## ABOUT THIS EXERCISE
From the line bearing "[0:03.30-0:03.60]" down to the final line of the records below, give every line again exactly and add nothing.

Collected data entries
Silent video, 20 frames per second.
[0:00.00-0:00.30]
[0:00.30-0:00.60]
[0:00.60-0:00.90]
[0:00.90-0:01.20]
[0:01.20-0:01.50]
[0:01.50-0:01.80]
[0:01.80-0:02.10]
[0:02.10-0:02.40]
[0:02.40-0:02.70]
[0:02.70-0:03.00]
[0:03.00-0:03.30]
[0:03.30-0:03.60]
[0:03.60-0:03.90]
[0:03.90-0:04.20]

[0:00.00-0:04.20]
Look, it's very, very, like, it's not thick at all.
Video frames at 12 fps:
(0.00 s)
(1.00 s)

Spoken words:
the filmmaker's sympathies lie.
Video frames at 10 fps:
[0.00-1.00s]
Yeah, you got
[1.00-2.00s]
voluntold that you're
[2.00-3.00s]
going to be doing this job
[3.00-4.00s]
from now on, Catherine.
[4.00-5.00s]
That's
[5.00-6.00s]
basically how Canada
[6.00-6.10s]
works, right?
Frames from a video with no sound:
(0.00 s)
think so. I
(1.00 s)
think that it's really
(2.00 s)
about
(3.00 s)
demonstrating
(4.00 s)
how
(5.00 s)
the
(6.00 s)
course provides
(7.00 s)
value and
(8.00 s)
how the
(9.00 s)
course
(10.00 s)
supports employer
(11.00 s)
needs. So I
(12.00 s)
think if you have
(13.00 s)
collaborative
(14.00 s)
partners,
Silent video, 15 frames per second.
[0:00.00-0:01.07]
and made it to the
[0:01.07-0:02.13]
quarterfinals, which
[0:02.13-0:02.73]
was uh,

## REPLY TO THE EXERCISE
[0:03.30-0:03.60]
[0:03.60-0:03.90]
[0:03.90-0:04.20]

[0:00.00-0:04.20]
Look, it's very, very, like, it's not thick at all.
Video frames at 12 fps:
(0.00 s)
(1.00 s)

Spoken words:
the filmmaker's sympathies lie.
Video frames at 10 fps:
[0.00-1.00s]
Yeah, you got
[1.00-2.00s]
voluntold that you're
[2.00-3.00s]
going to be doing this job
[3.00-4.00s]
from now on, Catherine.
[4.00-5.00s]
That's
[5.00-6.00s]
basically how Canada
[6.00-6.10s]
works, right?
Frames from a video with no sound:
(0.00 s)
think so. I
(1.00 s)
think that it's really
(2.00 s)
about
(3.00 s)
demonstrating
(4.00 s)
how
(5.00 s)
the
(6.00 s)
course provides
(7.00 s)
value and
(8.00 s)
how the
(9.00 s)
course
(10.00 s)
supports employer
(11.00 s)
needs. So I
(12.00 s)
think if you have
(13.00 s)
collaborative
(14.00 s)
partners,
Silent video, 15 frames per second.
[0:00.00-0:01.07]
and made it to the
[0:01.07-0:02.13]
quarterfinals, which
[0:02.13-0:02.73]
was uh,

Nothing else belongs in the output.